The Nigerian Maritime Administration and Safety Agency (NIMASA) is committed to the domestication of her capacity development programme in order to save Nigeria’s scarce foreign exchange required to train young Nigerians abroad.
While receiving the management team of Greg Ogbeifun Institute of Maritime Technology (GOMIT) on Wednesday, the Director General of NIMASA, Dr Bashir Jamoh said that NIMASA is working on adopting a reciprocity policy for recognition of Certificate of Competency and other certificates to facilitate international trade.
The visiting team came with their partners from the Training Centre for Blue Collar Port Workers in the Port of Antwerp, Belgium; and Asia Pacific Economic Cooperation.
The NIMASA boss urged the management of the institute to enter into Memorandum of Understanding with reputable international learning Institutes to ensure that the quality of education meets internationally acceptable standards, adding that as a new maritime institute, the gaps identified by the International Maritime Organisation (IMO) in the latest IMO Member State Audit Scheme (IMSAS) report should be given priority and addressed.
“NIMASA has recognised the vast improvement in quality of maritime training in the country and we are looking inwards in our quest to develop human capacity for the Nigerian maritime industry. We are providing the required regulations to ensure that certificates earned from institutes in Nigeria are recognised globally. When we are satisfied that all requirements have been met, we will then adopt the reciprocity rule in recognition of certificates. NIMASA will not recognise the certificates issued by maritime administrations of non-friendly nations whose decision not to recognise certificates issued in Nigeria are unjustifiable”, he said.
The NIMASA DG also acknowledged the increase in the number of maritime training institutions in the country describing it as a welcome development. According to him, “studies have established over 600,000 human capacity skill gap in the maritime sector. The need for more seafarers and dockworkers in Nigeria is obvious. Training and retraining of manpower is required for a virile maritime industry.
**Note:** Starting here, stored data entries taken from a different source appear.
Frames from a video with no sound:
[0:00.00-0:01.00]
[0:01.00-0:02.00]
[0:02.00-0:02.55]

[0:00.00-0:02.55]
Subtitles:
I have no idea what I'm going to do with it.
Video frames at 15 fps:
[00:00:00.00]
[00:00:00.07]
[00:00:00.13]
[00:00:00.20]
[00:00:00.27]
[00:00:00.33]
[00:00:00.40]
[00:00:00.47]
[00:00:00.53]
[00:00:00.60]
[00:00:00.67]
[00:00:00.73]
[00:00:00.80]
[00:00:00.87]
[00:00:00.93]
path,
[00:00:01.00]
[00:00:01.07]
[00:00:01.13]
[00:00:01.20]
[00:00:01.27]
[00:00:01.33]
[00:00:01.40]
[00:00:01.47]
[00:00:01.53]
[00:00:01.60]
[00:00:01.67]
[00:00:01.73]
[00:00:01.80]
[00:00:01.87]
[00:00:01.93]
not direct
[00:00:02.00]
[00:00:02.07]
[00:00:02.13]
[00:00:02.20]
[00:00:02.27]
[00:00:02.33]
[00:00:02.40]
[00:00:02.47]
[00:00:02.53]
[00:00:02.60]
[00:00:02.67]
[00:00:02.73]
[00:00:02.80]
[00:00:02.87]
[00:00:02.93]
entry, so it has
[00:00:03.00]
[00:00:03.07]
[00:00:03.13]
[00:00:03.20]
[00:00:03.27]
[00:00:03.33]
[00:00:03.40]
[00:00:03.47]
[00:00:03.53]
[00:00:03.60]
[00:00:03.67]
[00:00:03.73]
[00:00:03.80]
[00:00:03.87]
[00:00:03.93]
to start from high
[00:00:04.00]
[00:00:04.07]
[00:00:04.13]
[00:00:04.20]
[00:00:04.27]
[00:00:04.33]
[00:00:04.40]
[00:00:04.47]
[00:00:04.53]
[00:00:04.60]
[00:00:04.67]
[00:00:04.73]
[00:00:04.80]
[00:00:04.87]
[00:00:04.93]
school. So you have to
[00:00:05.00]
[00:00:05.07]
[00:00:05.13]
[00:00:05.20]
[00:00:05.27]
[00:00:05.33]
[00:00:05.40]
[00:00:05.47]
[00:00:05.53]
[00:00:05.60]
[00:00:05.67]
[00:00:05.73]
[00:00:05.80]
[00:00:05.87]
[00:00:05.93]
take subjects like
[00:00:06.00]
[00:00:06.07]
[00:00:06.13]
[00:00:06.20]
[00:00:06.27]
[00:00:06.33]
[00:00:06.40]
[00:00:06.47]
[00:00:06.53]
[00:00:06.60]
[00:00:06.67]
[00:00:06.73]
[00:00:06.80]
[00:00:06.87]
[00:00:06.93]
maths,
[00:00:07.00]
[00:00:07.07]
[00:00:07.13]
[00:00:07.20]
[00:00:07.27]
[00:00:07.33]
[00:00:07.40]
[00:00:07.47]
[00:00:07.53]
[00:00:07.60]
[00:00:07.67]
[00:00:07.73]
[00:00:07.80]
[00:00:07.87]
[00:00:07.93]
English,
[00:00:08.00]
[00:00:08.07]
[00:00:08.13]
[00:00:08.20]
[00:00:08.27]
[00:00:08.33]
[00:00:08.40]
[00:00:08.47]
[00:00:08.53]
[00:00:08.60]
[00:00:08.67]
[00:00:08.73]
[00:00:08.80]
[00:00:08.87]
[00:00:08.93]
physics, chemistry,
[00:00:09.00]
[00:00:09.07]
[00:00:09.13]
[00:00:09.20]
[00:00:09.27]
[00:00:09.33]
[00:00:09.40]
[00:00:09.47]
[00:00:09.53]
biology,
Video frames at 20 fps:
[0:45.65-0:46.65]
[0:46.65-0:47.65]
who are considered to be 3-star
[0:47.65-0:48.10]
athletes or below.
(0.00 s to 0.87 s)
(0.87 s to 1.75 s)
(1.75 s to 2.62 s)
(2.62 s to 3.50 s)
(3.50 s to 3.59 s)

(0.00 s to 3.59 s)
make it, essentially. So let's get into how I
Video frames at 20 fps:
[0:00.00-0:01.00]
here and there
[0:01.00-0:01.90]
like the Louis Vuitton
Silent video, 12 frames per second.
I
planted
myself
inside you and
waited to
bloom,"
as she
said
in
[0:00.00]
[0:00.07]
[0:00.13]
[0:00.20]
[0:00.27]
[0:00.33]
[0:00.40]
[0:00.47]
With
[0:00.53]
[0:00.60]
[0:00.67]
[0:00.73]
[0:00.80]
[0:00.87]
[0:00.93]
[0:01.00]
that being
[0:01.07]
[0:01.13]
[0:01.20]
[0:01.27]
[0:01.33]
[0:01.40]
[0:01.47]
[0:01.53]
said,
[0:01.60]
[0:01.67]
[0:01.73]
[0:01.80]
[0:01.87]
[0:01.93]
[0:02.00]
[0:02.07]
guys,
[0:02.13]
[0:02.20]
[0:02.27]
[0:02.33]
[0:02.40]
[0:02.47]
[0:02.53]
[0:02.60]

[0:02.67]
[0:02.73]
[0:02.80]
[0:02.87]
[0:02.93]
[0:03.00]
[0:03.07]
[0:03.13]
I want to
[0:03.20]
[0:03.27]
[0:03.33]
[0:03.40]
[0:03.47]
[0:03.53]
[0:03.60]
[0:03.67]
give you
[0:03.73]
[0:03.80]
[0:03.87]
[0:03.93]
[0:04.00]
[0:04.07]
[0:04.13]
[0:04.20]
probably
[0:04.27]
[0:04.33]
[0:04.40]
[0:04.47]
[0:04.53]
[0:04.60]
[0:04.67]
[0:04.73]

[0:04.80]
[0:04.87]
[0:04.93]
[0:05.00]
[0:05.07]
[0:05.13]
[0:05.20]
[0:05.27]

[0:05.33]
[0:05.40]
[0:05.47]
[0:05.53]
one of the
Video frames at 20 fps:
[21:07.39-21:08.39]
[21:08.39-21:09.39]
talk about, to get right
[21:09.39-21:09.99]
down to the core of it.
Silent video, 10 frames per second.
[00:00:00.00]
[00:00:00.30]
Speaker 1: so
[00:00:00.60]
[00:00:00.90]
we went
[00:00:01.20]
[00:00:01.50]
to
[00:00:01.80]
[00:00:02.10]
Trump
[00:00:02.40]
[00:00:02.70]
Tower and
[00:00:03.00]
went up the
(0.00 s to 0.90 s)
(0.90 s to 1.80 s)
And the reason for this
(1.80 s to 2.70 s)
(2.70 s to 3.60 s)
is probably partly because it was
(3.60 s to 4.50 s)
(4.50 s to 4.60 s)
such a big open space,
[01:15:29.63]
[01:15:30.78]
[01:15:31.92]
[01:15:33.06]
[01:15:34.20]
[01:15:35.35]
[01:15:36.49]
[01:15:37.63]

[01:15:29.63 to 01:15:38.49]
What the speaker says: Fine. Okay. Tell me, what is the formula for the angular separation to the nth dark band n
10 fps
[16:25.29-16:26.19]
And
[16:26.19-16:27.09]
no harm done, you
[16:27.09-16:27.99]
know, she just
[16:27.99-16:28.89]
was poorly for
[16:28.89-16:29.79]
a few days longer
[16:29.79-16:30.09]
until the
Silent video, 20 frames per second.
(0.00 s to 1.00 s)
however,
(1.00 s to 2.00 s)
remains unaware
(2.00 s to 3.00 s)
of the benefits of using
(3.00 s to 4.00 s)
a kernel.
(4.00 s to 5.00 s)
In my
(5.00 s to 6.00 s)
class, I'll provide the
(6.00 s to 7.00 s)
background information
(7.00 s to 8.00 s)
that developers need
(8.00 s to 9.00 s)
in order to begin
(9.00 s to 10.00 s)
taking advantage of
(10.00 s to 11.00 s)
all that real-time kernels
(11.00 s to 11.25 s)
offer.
We will do everything necessary in terms of regulations to ensure our training facilities meet international standards”.
Jamoh disclosed that the Agency had secured approval of fiscal incentive of zero percent import duty on brand new vessels, adding that NIMASA is working on monetary incentive such as the Cabotage Vessel Financing Fund which, he said, NIMASA awaits further directives from the Federal Ministry of Transportation.
In his remarks, the Chairman of the Greg Ogbeifun Institute of Maritime Technology, Engr. Greg Ogbeifun said the Institute is committed to collaborating with existing ones. He commended the NIMASA management under Jamoh’s leadership for championing the quest to secure both fiscal and monetary incentives for stakeholders in the maritime industry.
“We at GOMIT are committed to attaining internationally acceptable standards in training dockworkers. Government should provide us with the enabling environment to achieve our goal. We will identify a training need assessment for pool workers. We consider certification as a key component of the training loop”, Ogbeifun said.
Representatives from the Port of Antwerp and officials of the Edo State Polytechnic, Usen where GOMIT is located were also present at the meeting.